Yep, that is exactly what I meant.....PAYOUTS!!! What else can be done to get this jump started??


----------



## nock tune (Jul 5, 2009)

more tournements, more sponsors, more interest, more publicity.......


----------



## underdog145 (Dec 6, 2009)

Expand our sponsors to industries outside of the archery industry. How many guys watchin the shoot off in vegas didnt have a bud light in their hand?


----------



## WhitBri (Jan 30, 2007)

I think first you have to get everyone that shoots a bow interested in target archery first. At least to the point they would be interested watching it.
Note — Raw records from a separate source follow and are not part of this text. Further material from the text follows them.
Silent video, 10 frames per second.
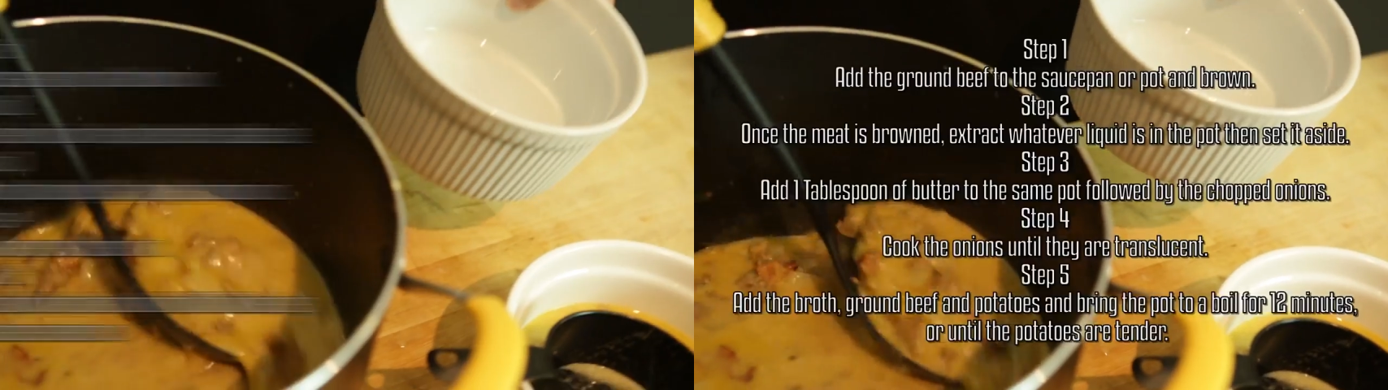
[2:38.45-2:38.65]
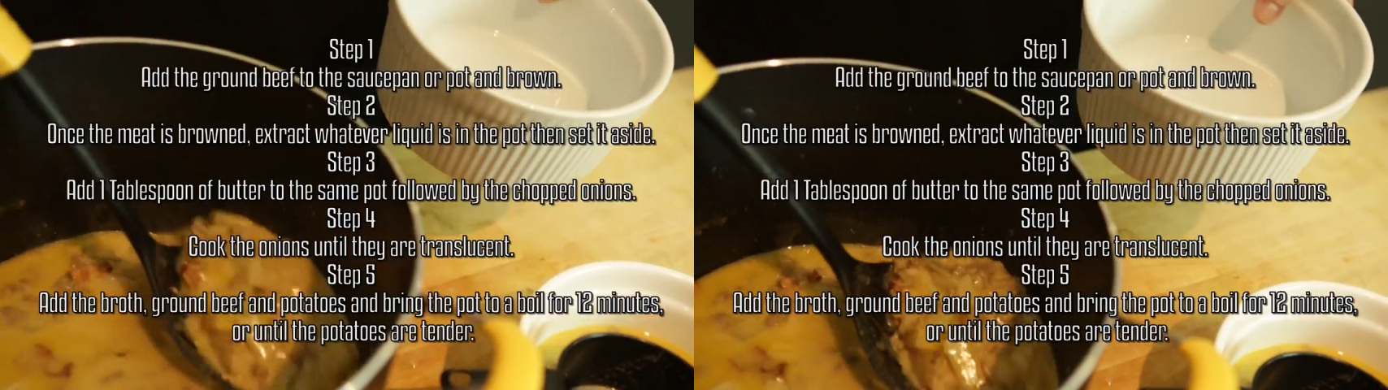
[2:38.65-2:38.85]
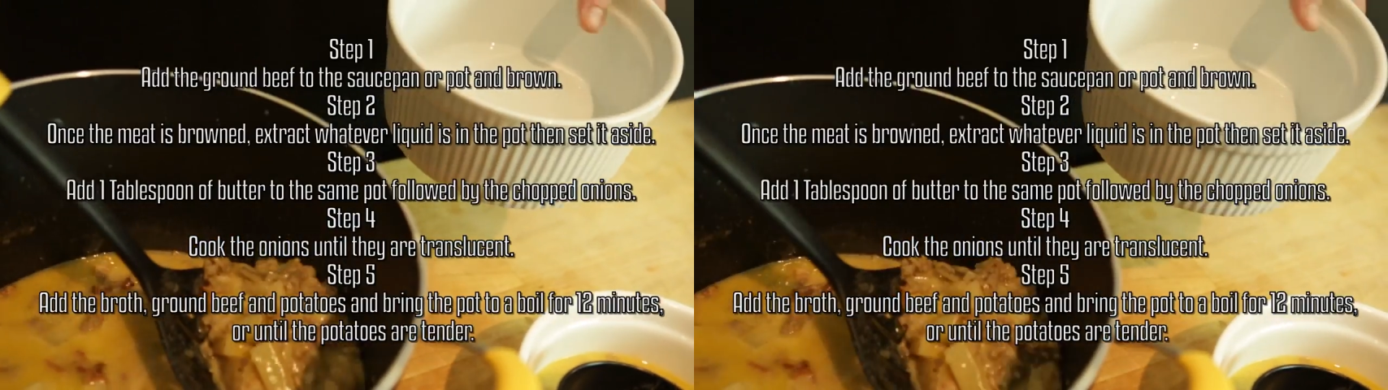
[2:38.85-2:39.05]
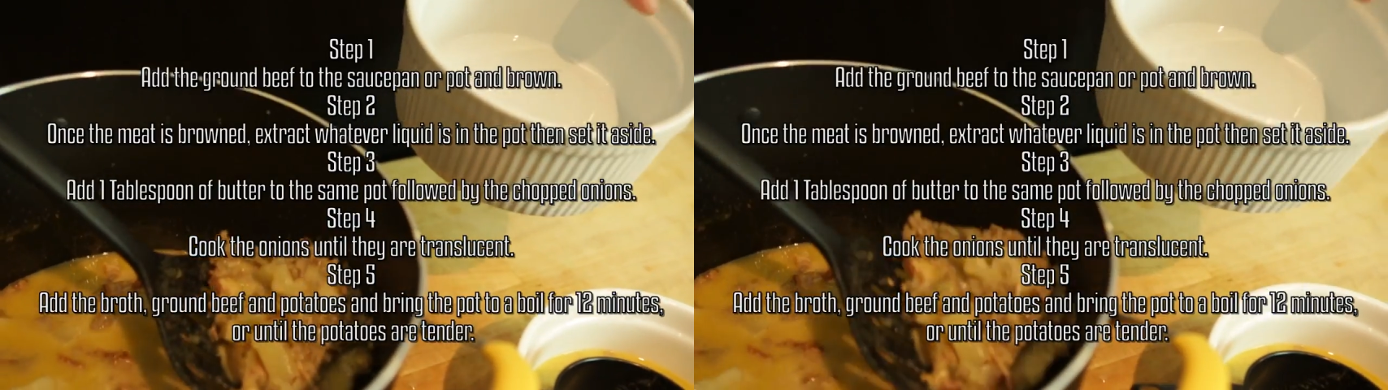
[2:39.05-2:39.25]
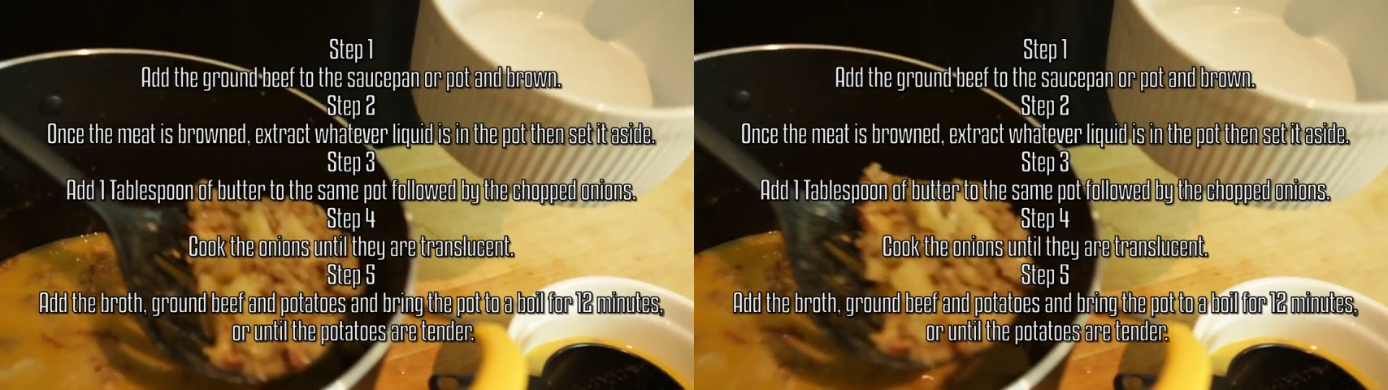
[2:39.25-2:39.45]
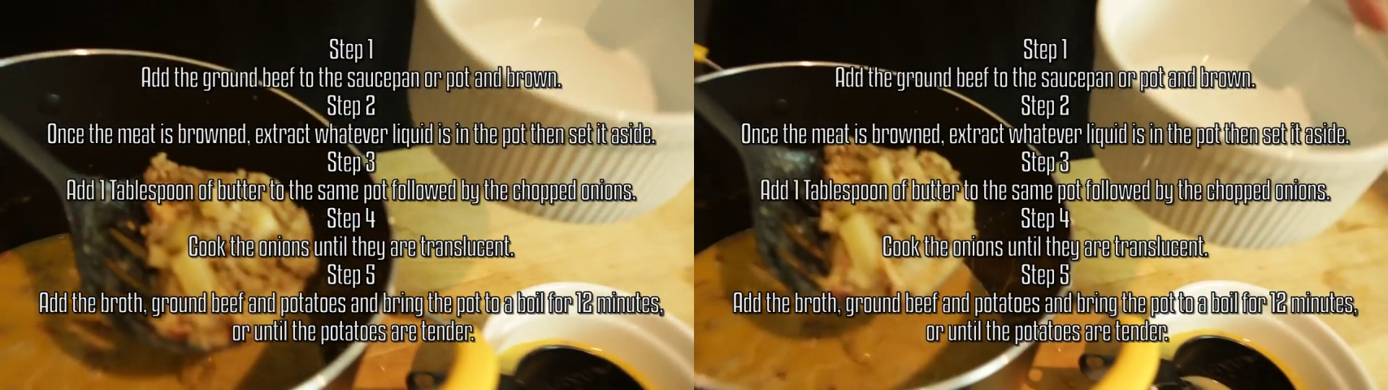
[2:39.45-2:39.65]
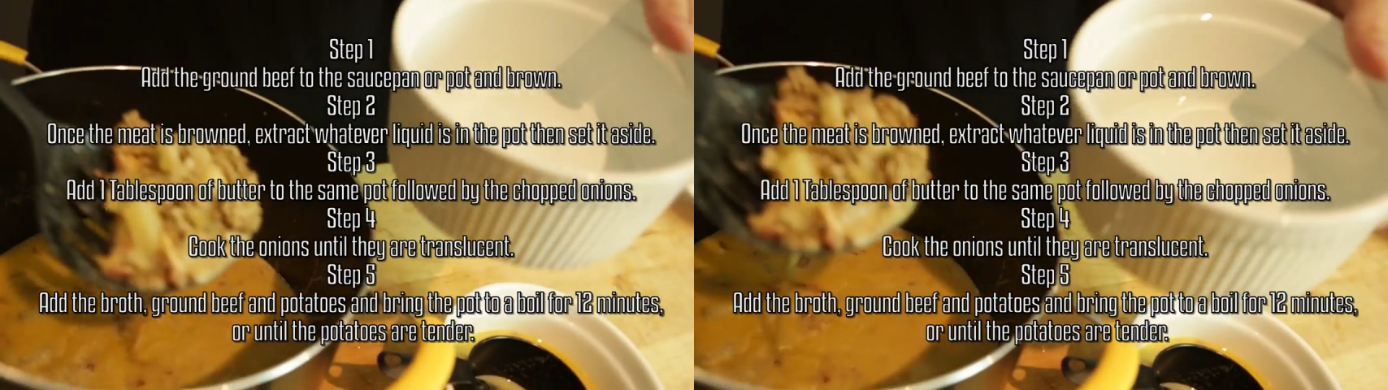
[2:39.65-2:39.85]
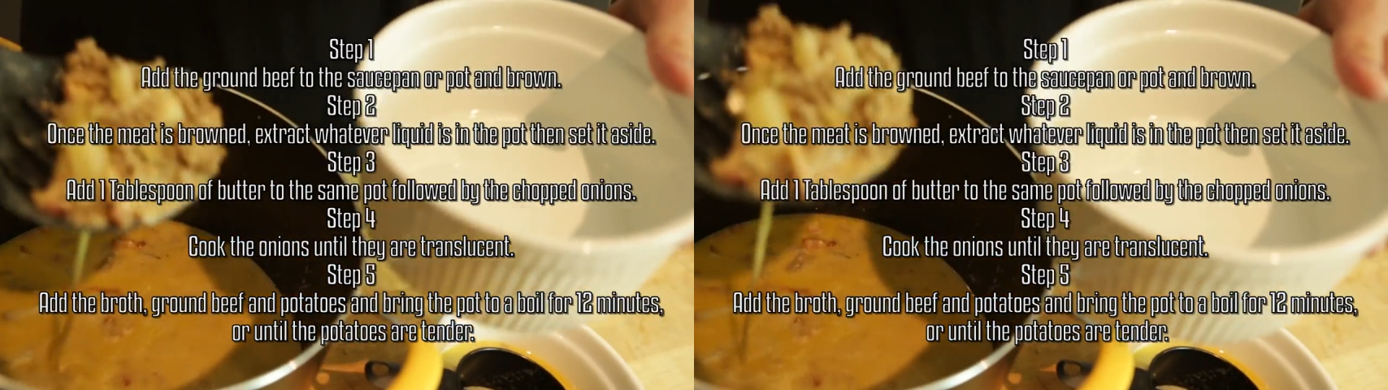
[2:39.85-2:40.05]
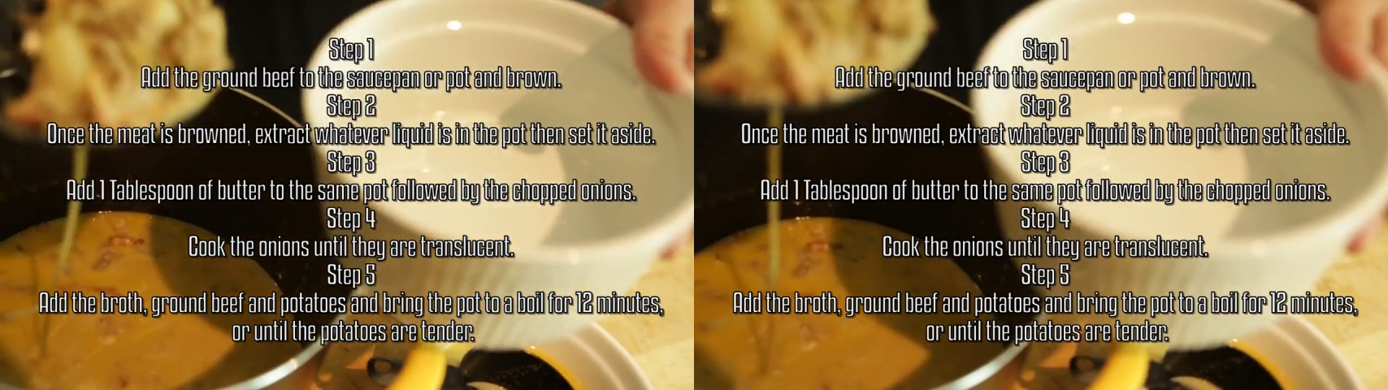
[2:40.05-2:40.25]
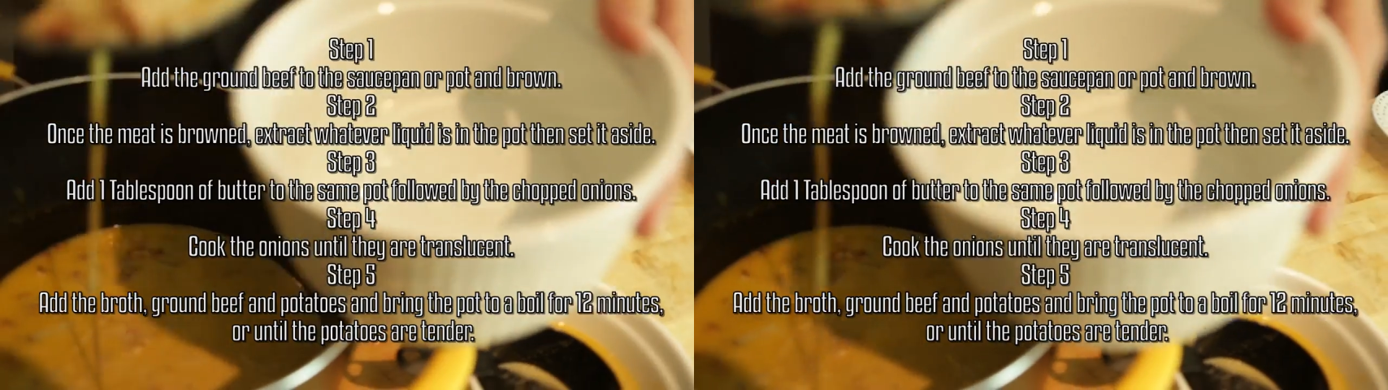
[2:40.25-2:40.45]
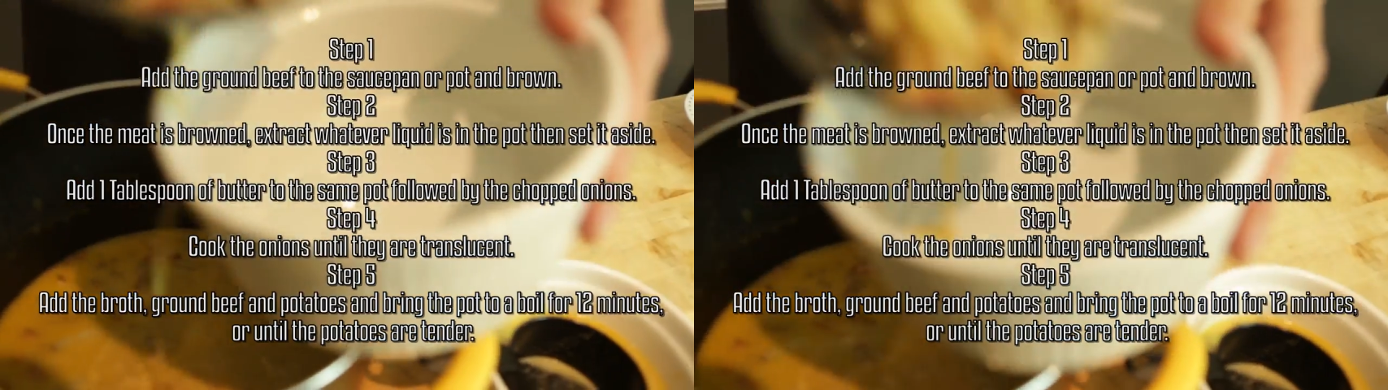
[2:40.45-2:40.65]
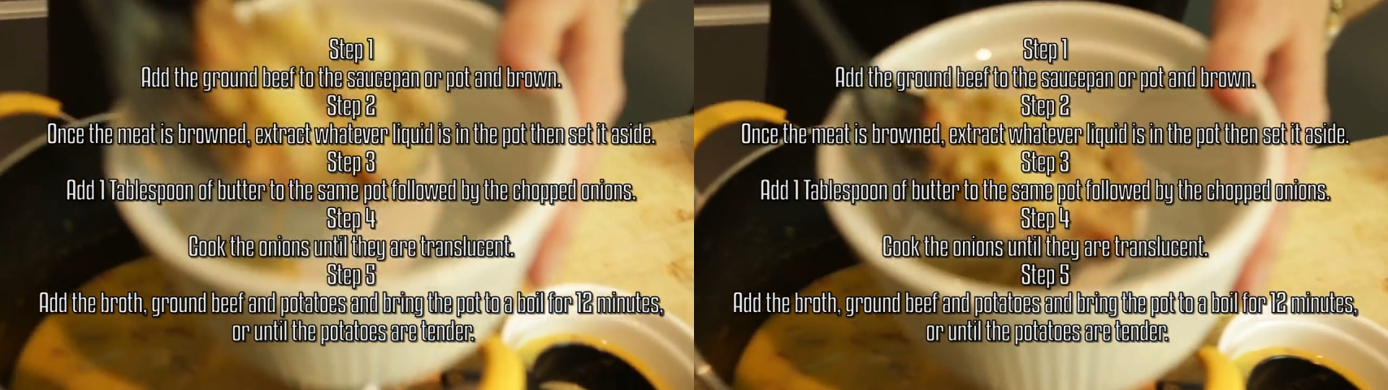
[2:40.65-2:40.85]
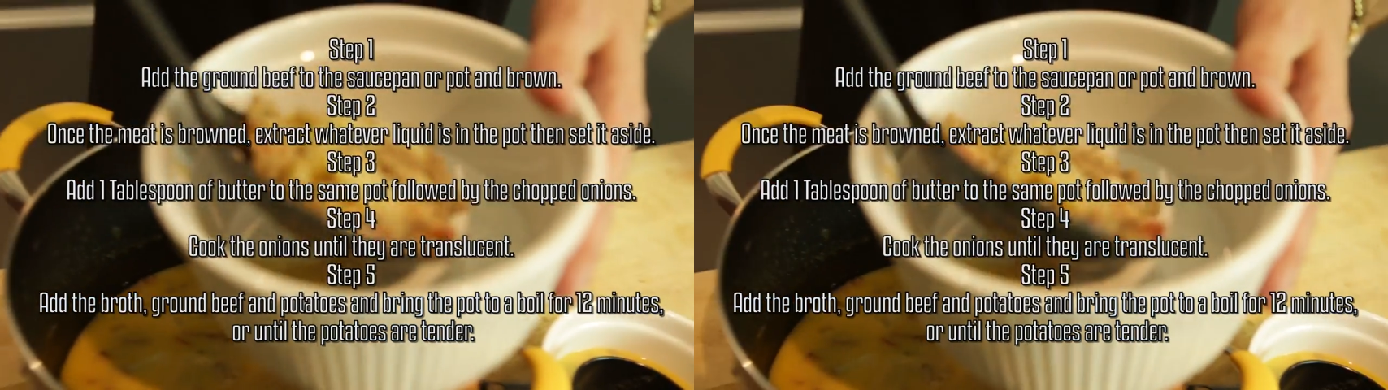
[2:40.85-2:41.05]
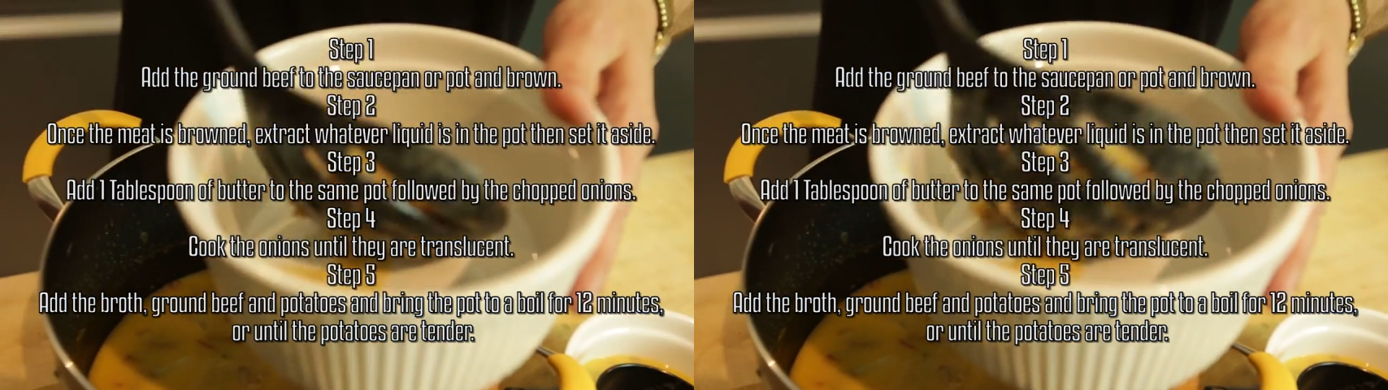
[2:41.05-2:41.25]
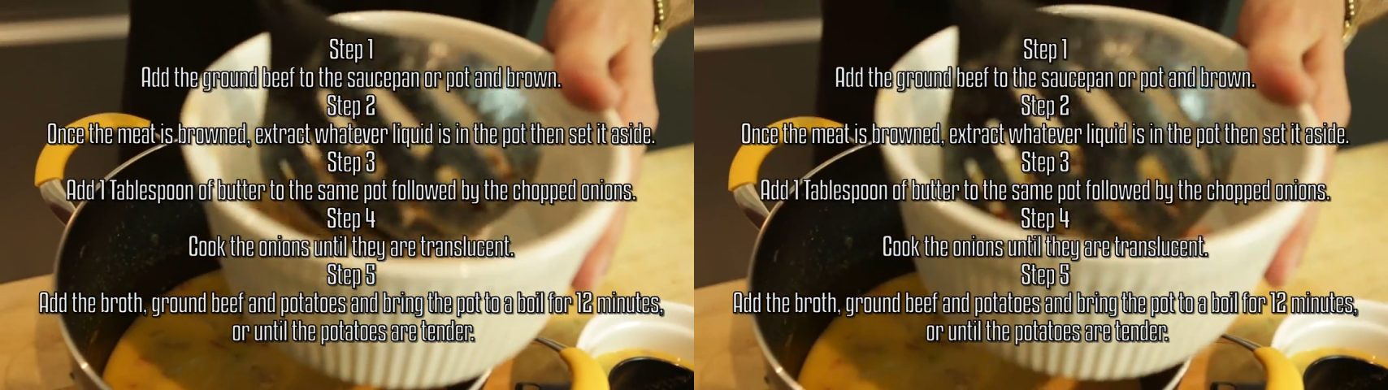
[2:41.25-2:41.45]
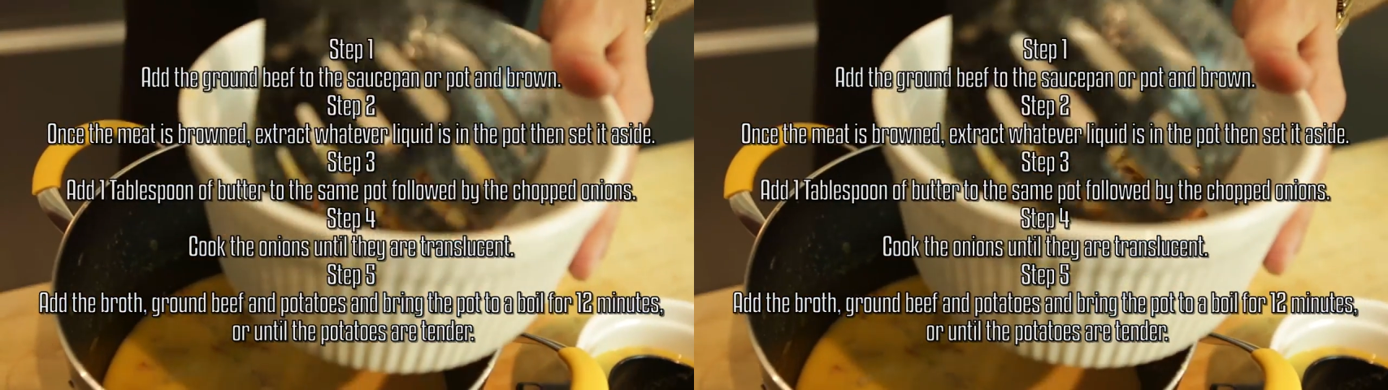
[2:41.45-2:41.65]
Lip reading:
(no speaker visible)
There are so many guys that hunt with bows that if you got all of them to show interest in watching the sport then you have a start towards bigger sponserships and more money. If you compare to golf they have every golfer interested in watching and even a lot of people that don't play but still watch. The average golfer will also spend the money on new clubs, balls, shoes, etc because of what they see on TV the pros are using.
Now my personal problem I feel with archery is the wide difference in what the hunter expects for accuracy and what the target shooters expect. You can't put it on the actual ability difference between the pros and joes because golf has just as big of a difference, but in the same breath every duffer has had that great shot that they remember. Most bowhunters don't even know the ability it takes to be a great 3D shooter let alone a fita shooter. 
I think this all boils down to one more golf comparison. If you wanted to get better at golf you go to your local course and there is a golf pro giving lessons. The instructor abilities vary but atleast you have somewhere to go. You want to get archery lessons where do you go? Maybe the pro shop you bought the bow, but most of those are better at selling a bow then doing anything else, most would rather make a sale then sell a properly fitted bow, now this goes back to the expetation of the customer which for the most part isn't high, paper plate at 30 yards is great, so pro shop sells the bow, customer leaves happy, even though he has no idea how much more happy he would be if instead of those paper plate groups he was shooting 3" groups. So in order
1. Orgainize the coaching/teaching and make it accessible for everyone.
2. Get all the archers interested in the target games
3. Which will lead to sponserships because the sponserships will lead to increase sales for the companies.


----------